A Rússia e seus sonhadores

Acabei de ler A senhoria, de Fiodór Dostoiévski, numa edição bem bacana da Editora 34 (tradução de Fátima Bianchi, gravuras de Paulo Camillo Penna). Cada leitura de um autor russo me deixa mais apaixonado por essa literatura ora fantasiosa, ora realista demais, cheia de mujiques (os camponeses russos), de mistérios e lendas.
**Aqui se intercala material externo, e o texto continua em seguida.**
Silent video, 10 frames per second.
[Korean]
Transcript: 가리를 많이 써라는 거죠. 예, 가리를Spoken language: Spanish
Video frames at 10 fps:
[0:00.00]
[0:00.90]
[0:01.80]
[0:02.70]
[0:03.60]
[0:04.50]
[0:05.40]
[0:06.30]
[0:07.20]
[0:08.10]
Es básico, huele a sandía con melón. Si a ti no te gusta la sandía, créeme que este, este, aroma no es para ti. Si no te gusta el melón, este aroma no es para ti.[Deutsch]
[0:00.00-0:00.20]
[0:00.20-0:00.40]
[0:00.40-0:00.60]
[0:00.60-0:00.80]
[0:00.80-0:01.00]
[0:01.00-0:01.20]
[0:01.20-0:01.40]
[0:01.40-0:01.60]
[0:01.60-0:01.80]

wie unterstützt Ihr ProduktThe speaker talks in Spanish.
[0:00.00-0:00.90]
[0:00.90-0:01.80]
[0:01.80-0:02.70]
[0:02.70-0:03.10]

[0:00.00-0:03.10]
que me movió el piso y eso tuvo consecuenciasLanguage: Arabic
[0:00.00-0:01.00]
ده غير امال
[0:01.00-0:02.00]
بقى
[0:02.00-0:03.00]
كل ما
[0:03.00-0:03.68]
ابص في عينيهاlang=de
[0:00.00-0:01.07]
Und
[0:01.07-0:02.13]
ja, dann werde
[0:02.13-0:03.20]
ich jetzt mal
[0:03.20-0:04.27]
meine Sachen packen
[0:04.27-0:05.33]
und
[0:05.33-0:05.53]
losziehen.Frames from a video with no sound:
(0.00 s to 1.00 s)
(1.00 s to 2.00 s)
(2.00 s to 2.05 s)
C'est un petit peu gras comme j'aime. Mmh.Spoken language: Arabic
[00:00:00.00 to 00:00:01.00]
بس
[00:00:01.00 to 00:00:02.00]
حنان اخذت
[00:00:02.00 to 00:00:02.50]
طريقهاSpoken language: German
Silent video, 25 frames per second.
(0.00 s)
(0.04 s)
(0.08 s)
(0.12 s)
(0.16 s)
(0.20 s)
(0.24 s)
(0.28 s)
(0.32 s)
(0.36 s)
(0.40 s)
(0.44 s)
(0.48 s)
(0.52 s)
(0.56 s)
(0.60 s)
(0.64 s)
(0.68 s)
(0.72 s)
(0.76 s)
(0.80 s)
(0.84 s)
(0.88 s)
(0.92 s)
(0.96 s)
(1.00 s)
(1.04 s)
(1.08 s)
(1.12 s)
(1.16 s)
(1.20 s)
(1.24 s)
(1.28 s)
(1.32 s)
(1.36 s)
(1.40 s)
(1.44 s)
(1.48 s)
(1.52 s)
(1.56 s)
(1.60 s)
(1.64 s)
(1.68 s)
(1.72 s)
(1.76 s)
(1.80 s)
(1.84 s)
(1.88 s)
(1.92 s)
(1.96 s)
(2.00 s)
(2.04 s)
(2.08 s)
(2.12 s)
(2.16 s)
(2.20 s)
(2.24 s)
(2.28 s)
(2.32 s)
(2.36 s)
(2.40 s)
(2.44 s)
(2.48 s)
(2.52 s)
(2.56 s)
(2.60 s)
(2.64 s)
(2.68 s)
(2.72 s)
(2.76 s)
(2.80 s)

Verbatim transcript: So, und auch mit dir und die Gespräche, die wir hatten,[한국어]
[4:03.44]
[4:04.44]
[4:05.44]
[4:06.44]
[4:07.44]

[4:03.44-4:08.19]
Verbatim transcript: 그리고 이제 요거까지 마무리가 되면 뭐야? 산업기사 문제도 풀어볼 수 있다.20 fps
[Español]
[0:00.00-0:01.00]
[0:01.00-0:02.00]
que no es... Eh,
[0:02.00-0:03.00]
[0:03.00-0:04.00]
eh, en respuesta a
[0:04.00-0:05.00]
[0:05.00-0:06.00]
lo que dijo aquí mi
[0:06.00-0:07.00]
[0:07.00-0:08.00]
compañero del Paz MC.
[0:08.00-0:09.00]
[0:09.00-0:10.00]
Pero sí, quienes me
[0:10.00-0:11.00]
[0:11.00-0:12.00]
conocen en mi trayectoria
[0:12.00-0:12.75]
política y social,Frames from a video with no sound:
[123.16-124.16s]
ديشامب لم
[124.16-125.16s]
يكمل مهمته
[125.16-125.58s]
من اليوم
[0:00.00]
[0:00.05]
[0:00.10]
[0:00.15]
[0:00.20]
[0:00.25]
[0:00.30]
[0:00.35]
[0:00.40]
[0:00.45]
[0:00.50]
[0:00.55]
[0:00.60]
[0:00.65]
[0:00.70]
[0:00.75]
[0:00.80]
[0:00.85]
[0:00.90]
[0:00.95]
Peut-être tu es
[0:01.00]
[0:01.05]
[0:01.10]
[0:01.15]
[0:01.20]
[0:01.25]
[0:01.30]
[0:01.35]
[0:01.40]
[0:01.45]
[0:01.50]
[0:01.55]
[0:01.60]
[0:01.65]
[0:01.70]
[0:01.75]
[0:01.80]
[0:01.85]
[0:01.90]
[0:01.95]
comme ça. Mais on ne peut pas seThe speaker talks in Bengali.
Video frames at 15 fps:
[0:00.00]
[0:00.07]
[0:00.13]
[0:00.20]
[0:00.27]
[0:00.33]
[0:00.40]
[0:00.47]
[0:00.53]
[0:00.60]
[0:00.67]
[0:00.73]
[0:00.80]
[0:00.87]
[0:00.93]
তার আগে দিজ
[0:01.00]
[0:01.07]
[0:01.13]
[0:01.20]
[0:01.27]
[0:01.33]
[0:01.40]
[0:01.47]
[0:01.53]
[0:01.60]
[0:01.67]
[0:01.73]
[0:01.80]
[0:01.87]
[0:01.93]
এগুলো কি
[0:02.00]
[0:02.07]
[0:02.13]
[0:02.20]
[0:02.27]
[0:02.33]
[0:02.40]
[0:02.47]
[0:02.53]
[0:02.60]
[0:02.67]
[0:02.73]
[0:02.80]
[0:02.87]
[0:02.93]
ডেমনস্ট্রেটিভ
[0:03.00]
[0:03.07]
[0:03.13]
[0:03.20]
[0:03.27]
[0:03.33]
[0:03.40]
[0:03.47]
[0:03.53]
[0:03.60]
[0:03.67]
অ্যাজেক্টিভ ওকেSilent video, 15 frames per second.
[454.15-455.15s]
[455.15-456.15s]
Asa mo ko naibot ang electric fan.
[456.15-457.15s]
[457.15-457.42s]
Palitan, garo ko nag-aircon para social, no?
E o Dostoiévski é um caso totalmente à parte, com suas experimentações psicológicas na época em que psicologia ainda era algo distante da realidade e a representação dos insatisfeitos com o mundo.
Na pequena novela, Ordínov (nome que deriva de ord, em russo espectro, sombra), um órfão nobre e esquisito, que se dedica aos estudos da ciência, vê uma jovem numa igreja, uma santa aos seus olhos, com o fervor em beatitude defronte aos ícones e anjos. Ao lado da jovem, um velho misterioso a vigia sem hesitar, protegendo-a de olhares maliciosos. Mas o coração de Ordínov é puro e busca aproximar-se do casal, pois sua vida até então vazia de significado encontra novamente uma luz para seguir e fará de tudo para chegar ao seu objetivo. Porém, muitas supresas o aguardam nessa busca incansável.
A surpresa toda não está apenas no rumo inesperado que a história toma, mas também na maneira onírica pela qual toda a trama se desenvolve. Como num sonho ruim, incômodo, Ordínov se embrenha na relação estranha da jovem Katierina e do velho Murín, na conturbação daquele mundo distante da realidade de Ordínov que o leva à doença, ao delírio e até mesmo à fantasia desenfreada. Não é uma caminhada fácil ao lado do flaneur protagonista da novela, mas vale por ser uma degustação do grande Dostoiévski.